Note: File three copies of this Form, one of which must be manually signed. If space is insufficient, see Instruction 6 for procedure.
Persons who respond to the collection of information contained in this form are not required to respond unless the form displays a currently valid OMB Number.

FAQ

What insider transactions did REZI CFO Michael Carlet report on this Form 4?

Michael Carlet reported a grant of 27,831 Resideo Technologies (REZI) common shares and two tax-withholding dispositions totaling 15,475 shares. These transactions reflect routine equity compensation and related tax payments rather than open-market buying or selling activity.

Did the REZI CFO buy or sell shares on the open market in this filing?

No open-market buys or sells were reported. The Form 4 shows one stock grant and two “F” code transactions, which are share dispositions to satisfy tax liabilities, not discretionary market trades, according to the transaction code descriptions provided.

How many Resideo Technologies (REZI) shares were granted to the CFO?

The CFO received a grant of 27,831 shares of Resideo Technologies common stock on February 13, 2026. The transaction code was “A,” described as a grant, award, or other acquisition, and carried a transaction price per share of $0.0000.

What were the details of the tax-withholding share dispositions reported by the REZI CFO?

Two “F” code transactions were reported as tax-withholding dispositions: 4,613 shares at $36.2850 on February 12, 2026, and 10,862 shares at $35.9850 on February 15, 2026. These satisfied tax liabilities by delivering company stock.

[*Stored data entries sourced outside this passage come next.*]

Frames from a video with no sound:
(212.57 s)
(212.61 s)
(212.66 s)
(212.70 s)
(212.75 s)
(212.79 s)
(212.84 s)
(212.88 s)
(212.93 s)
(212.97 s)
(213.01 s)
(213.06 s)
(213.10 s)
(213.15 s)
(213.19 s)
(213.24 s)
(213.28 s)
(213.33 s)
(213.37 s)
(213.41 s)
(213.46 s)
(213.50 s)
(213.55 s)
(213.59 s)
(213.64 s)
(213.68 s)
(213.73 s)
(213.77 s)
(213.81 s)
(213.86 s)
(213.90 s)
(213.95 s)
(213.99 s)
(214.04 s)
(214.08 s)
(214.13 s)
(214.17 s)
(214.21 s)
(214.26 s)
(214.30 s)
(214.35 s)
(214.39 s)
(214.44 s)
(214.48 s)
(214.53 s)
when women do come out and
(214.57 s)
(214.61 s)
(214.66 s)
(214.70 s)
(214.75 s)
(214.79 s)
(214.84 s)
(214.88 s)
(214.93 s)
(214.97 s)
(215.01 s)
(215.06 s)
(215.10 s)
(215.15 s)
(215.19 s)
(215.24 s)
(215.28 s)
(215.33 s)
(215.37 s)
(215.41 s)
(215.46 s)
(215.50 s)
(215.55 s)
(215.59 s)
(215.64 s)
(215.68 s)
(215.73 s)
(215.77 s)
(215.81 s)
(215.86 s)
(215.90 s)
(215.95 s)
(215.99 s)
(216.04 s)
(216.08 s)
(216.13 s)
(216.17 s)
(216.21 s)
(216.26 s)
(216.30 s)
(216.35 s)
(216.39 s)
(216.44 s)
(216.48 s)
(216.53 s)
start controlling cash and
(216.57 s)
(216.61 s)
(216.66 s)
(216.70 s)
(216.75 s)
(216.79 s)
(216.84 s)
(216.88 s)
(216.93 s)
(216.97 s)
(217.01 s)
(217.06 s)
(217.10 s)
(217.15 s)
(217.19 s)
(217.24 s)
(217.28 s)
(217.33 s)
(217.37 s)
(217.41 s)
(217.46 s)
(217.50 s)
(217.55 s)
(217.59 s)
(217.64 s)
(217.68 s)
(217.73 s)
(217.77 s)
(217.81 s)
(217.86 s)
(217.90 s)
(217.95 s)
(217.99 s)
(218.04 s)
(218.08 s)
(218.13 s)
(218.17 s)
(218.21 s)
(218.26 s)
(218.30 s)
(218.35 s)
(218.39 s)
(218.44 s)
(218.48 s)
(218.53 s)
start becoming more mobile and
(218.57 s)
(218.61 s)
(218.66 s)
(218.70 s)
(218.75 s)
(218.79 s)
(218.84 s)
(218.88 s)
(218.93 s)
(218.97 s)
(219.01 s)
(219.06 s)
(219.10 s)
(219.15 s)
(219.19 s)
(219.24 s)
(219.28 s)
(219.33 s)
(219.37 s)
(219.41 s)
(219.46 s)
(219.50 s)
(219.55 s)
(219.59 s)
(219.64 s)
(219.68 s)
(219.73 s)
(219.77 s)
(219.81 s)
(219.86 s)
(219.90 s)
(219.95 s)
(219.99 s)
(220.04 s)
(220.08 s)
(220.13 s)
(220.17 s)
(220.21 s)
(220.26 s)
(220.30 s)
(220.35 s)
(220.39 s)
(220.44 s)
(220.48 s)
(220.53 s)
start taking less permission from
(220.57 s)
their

How many Resideo Technologies (REZI) shares does the CFO own after these transactions?

After the reported transactions, Michael Carlet directly owns 168,550 shares of Resideo Technologies common stock. This figure reflects his holdings following the February 15, 2026 tax-withholding disposition, as shown in the reported ownership totals.

What do the transaction codes A and F mean in the REZI Form 4?

Code “A” indicates a grant, award, or other acquisition of shares, which in this case was a stock grant. Code “F” indicates payment of tax liability or exercise price by delivering securities, meaning shares were withheld to cover taxes rather than sold in the market.